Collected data
───
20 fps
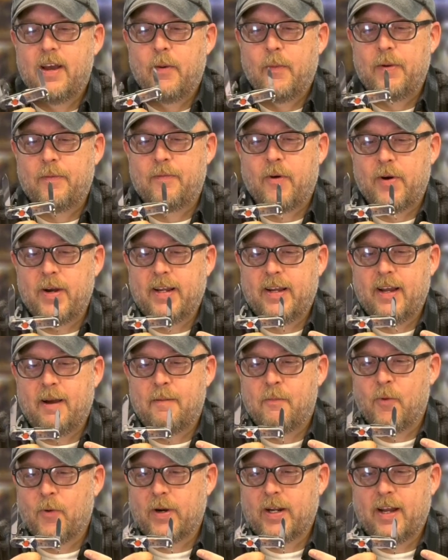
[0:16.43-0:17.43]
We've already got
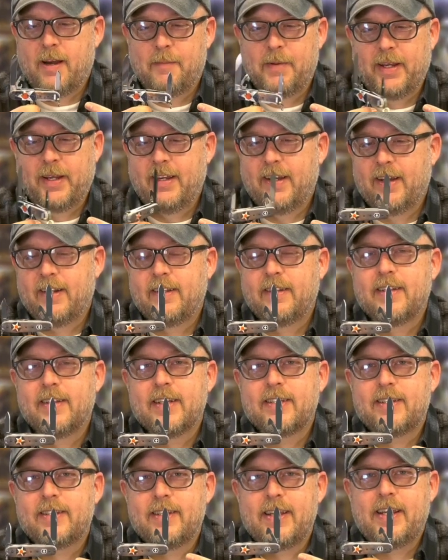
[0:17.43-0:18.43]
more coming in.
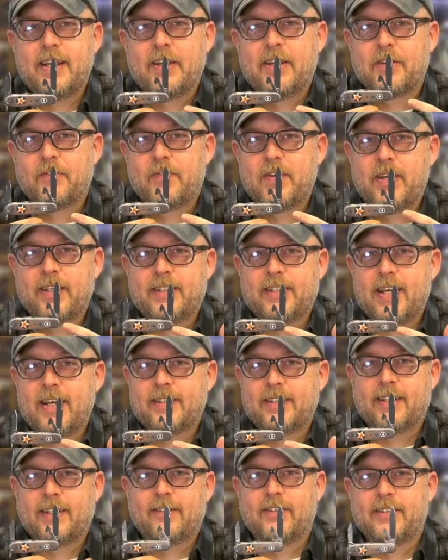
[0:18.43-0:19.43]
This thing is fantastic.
───
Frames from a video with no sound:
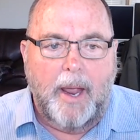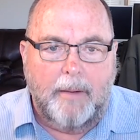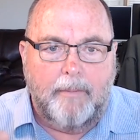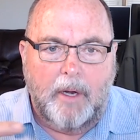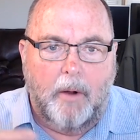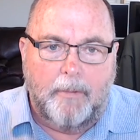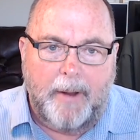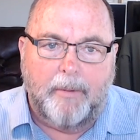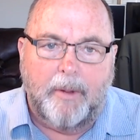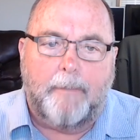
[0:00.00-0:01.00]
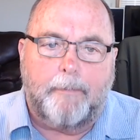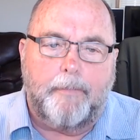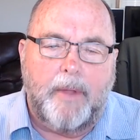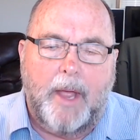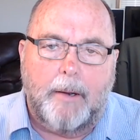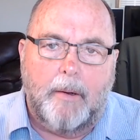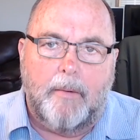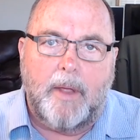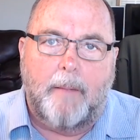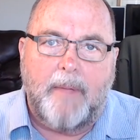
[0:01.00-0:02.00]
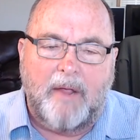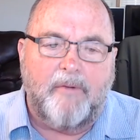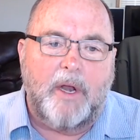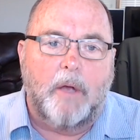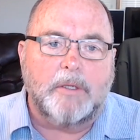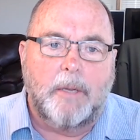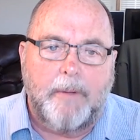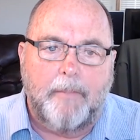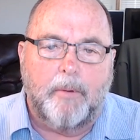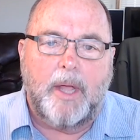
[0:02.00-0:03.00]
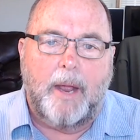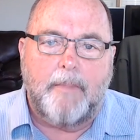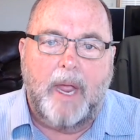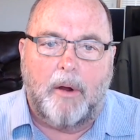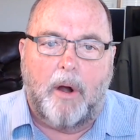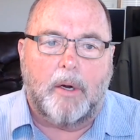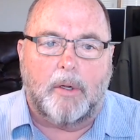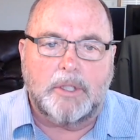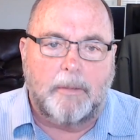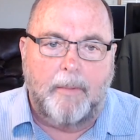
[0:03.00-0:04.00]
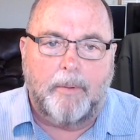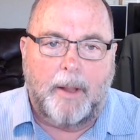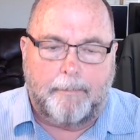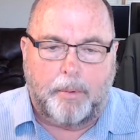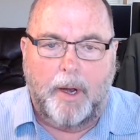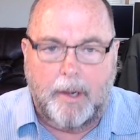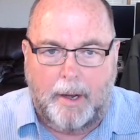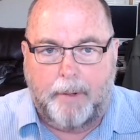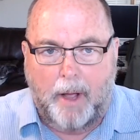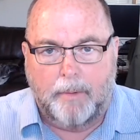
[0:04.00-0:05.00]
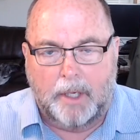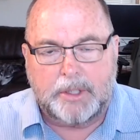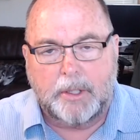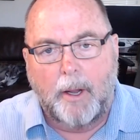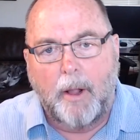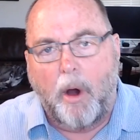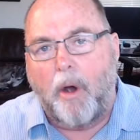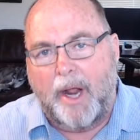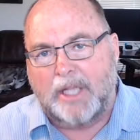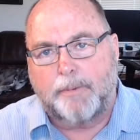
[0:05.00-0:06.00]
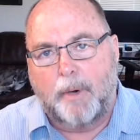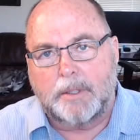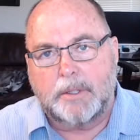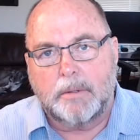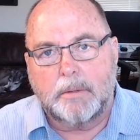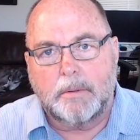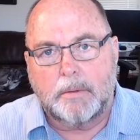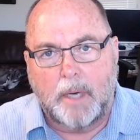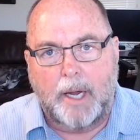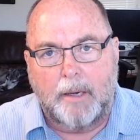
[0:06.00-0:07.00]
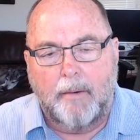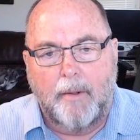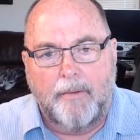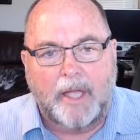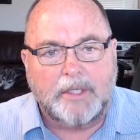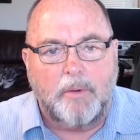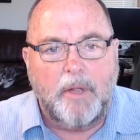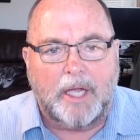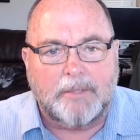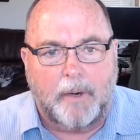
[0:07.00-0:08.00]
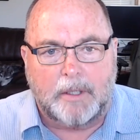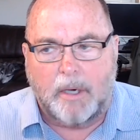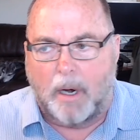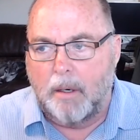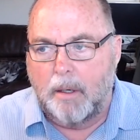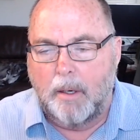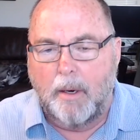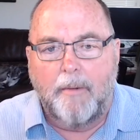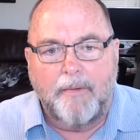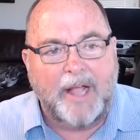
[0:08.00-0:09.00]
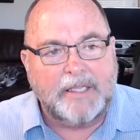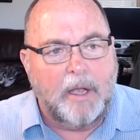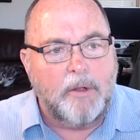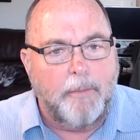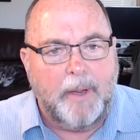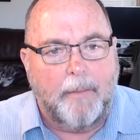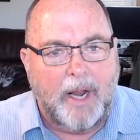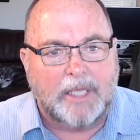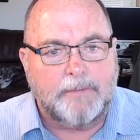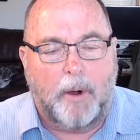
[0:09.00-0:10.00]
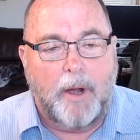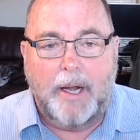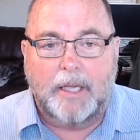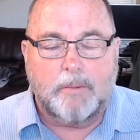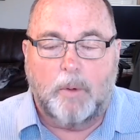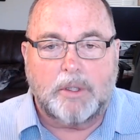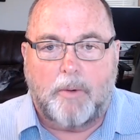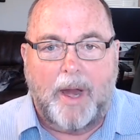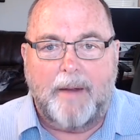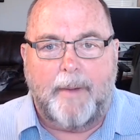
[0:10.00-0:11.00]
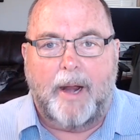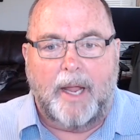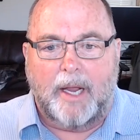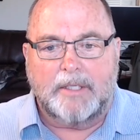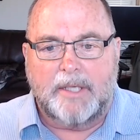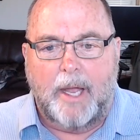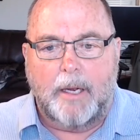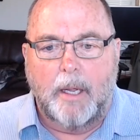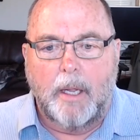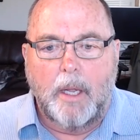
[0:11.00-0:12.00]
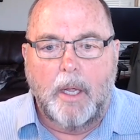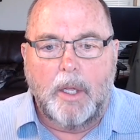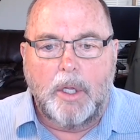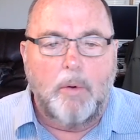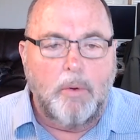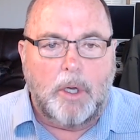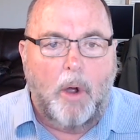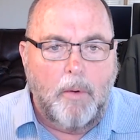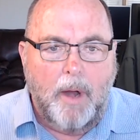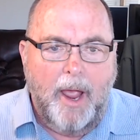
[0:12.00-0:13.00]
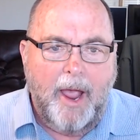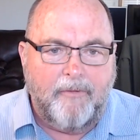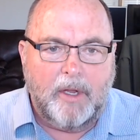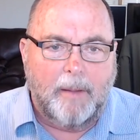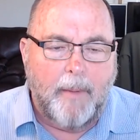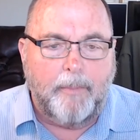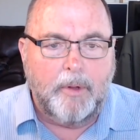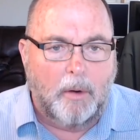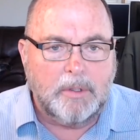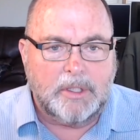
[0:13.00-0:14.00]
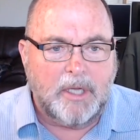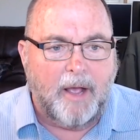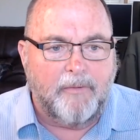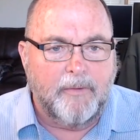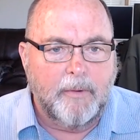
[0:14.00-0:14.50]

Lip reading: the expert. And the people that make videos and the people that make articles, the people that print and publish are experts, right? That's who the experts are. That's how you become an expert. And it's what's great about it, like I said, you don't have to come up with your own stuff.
───
| What you will do |
Above are records; write out the lines from the one with "[0:11.00-0:12.00]" down to the one with "Lip reading: the", exactly, leaving the pictures out.

| Exercise output |
[0:11.00-0:12.00]
[0:12.00-0:13.00]
[0:13.00-0:14.00]
[0:14.00-0:14.50]

Lip reading: the expert. And the people that make videos and the people that make articles, the people that print and publish are experts, right? That's who the experts are. That's how you become an expert. And it's what's great about it, like I said, you don't have to come up with your own stuff.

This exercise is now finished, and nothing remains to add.